**ASSIGNMENT**. Quote all of the data below exactly, please.

**GIVEN DATA**.
★ ★ ★

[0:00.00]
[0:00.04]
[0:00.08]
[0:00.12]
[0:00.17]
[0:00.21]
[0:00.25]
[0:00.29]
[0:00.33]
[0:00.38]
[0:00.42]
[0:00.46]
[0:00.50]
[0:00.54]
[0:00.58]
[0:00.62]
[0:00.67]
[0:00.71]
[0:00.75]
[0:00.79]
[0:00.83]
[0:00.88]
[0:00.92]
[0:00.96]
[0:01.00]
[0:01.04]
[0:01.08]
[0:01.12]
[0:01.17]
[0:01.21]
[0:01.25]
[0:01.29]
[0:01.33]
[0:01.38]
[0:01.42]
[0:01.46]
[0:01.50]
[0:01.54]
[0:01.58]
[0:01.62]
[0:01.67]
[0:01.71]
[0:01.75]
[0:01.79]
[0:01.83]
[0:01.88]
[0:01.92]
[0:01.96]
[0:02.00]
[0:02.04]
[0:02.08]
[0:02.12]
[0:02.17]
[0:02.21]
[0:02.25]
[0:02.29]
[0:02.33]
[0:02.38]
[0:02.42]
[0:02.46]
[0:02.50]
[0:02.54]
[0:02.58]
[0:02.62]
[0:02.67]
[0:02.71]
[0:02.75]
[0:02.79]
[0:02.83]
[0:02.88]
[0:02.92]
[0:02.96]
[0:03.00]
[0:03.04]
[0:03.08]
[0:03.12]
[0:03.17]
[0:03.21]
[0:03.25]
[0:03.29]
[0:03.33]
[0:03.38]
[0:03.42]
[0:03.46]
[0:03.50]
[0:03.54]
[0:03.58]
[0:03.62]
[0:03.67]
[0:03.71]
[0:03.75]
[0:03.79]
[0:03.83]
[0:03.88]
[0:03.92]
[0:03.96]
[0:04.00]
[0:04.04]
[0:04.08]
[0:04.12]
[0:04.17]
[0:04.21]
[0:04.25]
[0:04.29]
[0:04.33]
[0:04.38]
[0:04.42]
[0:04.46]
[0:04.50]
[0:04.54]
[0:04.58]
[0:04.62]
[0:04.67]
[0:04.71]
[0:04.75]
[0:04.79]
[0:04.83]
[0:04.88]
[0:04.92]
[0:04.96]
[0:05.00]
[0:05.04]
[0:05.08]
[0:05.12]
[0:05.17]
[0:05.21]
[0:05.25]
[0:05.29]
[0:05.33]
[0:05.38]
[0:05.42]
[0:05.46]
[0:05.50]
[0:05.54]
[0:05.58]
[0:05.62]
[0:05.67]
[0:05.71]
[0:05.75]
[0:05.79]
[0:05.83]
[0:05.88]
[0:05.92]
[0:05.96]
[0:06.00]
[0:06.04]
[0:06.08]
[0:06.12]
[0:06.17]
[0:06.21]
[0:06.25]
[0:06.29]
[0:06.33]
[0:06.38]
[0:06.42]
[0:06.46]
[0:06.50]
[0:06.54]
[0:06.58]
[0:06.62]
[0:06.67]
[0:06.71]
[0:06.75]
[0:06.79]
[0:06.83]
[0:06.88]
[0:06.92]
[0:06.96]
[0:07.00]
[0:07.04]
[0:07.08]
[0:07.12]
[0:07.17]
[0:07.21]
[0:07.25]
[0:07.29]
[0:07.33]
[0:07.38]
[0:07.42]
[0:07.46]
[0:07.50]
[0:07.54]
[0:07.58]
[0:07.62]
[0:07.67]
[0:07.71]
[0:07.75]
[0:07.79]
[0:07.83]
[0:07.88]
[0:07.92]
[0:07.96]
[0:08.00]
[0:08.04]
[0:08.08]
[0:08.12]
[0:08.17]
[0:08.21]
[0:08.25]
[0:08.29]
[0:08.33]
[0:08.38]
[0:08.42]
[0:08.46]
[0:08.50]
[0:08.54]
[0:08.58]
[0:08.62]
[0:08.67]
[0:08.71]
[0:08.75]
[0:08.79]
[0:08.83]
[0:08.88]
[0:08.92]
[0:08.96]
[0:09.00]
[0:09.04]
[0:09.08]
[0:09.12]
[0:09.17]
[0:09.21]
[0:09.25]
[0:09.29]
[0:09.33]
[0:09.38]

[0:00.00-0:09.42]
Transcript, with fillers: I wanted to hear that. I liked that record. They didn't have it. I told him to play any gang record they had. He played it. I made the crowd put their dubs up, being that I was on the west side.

★ ★ ★

**ANSWER SECTION**.
[0:00.00]
[0:00.04]
[0:00.08]
[0:00.12]
[0:00.17]
[0:00.21]
[0:00.25]
[0:00.29]
[0:00.33]
[0:00.38]
[0:00.42]
[0:00.46]
[0:00.50]
[0:00.54]
[0:00.58]
[0:00.62]
[0:00.67]
[0:00.71]
[0:00.75]
[0:00.79]
[0:00.83]
[0:00.88]
[0:00.92]
[0:00.96]
[0:01.00]
[0:01.04]
[0:01.08]
[0:01.12]
[0:01.17]
[0:01.21]
[0:01.25]
[0:01.29]
[0:01.33]
[0:01.38]
[0:01.42]
[0:01.46]
[0:01.50]
[0:01.54]
[0:01.58]
[0:01.62]
[0:01.67]
[0:01.71]
[0:01.75]
[0:01.79]
[0:01.83]
[0:01.88]
[0:01.92]
[0:01.96]
[0:02.00]
[0:02.04]
[0:02.08]
[0:02.12]
[0:02.17]
[0:02.21]
[0:02.25]
[0:02.29]
[0:02.33]
[0:02.38]
[0:02.42]
[0:02.46]
[0:02.50]
[0:02.54]
[0:02.58]
[0:02.62]
[0:02.67]
[0:02.71]
[0:02.75]
[0:02.79]
[0:02.83]
[0:02.88]
[0:02.92]
[0:02.96]
[0:03.00]
[0:03.04]
[0:03.08]
[0:03.12]
[0:03.17]
[0:03.21]
[0:03.25]
[0:03.29]
[0:03.33]
[0:03.38]
[0:03.42]
[0:03.46]
[0:03.50]
[0:03.54]
[0:03.58]
[0:03.62]
[0:03.67]
[0:03.71]
[0:03.75]
[0:03.79]
[0:03.83]
[0:03.88]
[0:03.92]
[0:03.96]
[0:04.00]
[0:04.04]
[0:04.08]
[0:04.12]
[0:04.17]
[0:04.21]
[0:04.25]
[0:04.29]
[0:04.33]
[0:04.38]
[0:04.42]
[0:04.46]
[0:04.50]
[0:04.54]
[0:04.58]
[0:04.62]
[0:04.67]
[0:04.71]
[0:04.75]
[0:04.79]
[0:04.83]
[0:04.88]
[0:04.92]
[0:04.96]
[0:05.00]
[0:05.04]
[0:05.08]
[0:05.12]
[0:05.17]
[0:05.21]
[0:05.25]
[0:05.29]
[0:05.33]
[0:05.38]
[0:05.42]
[0:05.46]
[0:05.50]
[0:05.54]
[0:05.58]
[0:05.62]
[0:05.67]
[0:05.71]
[0:05.75]
[0:05.79]
[0:05.83]
[0:05.88]
[0:05.92]
[0:05.96]
[0:06.00]
[0:06.04]
[0:06.08]
[0:06.12]
[0:06.17]
[0:06.21]
[0:06.25]
[0:06.29]
[0:06.33]
[0:06.38]
[0:06.42]
[0:06.46]
[0:06.50]
[0:06.54]
[0:06.58]
[0:06.62]
[0:06.67]
[0:06.71]
[0:06.75]
[0:06.79]
[0:06.83]
[0:06.88]
[0:06.92]
[0:06.96]
[0:07.00]
[0:07.04]
[0:07.08]
[0:07.12]
[0:07.17]
[0:07.21]
[0:07.25]
[0:07.29]
[0:07.33]
[0:07.38]
[0:07.42]
[0:07.46]
[0:07.50]
[0:07.54]
[0:07.58]
[0:07.62]
[0:07.67]
[0:07.71]
[0:07.75]
[0:07.79]
[0:07.83]
[0:07.88]
[0:07.92]
[0:07.96]
[0:08.00]
[0:08.04]
[0:08.08]
[0:08.12]
[0:08.17]
[0:08.21]
[0:08.25]
[0:08.29]
[0:08.33]
[0:08.38]
[0:08.42]
[0:08.46]
[0:08.50]
[0:08.54]
[0:08.58]
[0:08.62]
[0:08.67]
[0:08.71]
[0:08.75]
[0:08.79]
[0:08.83]
[0:08.88]
[0:08.92]
[0:08.96]
[0:09.00]
[0:09.04]
[0:09.08]
[0:09.12]
[0:09.17]
[0:09.21]
[0:09.25]
[0:09.29]
[0:09.33]
[0:09.38]

[0:00.00-0:09.42]
Transcript, with fillers: I wanted to hear that. I liked that record. They didn't have it. I told him to play any gang record they had. He played it. I made the crowd put their dubs up, being that I was on the west side.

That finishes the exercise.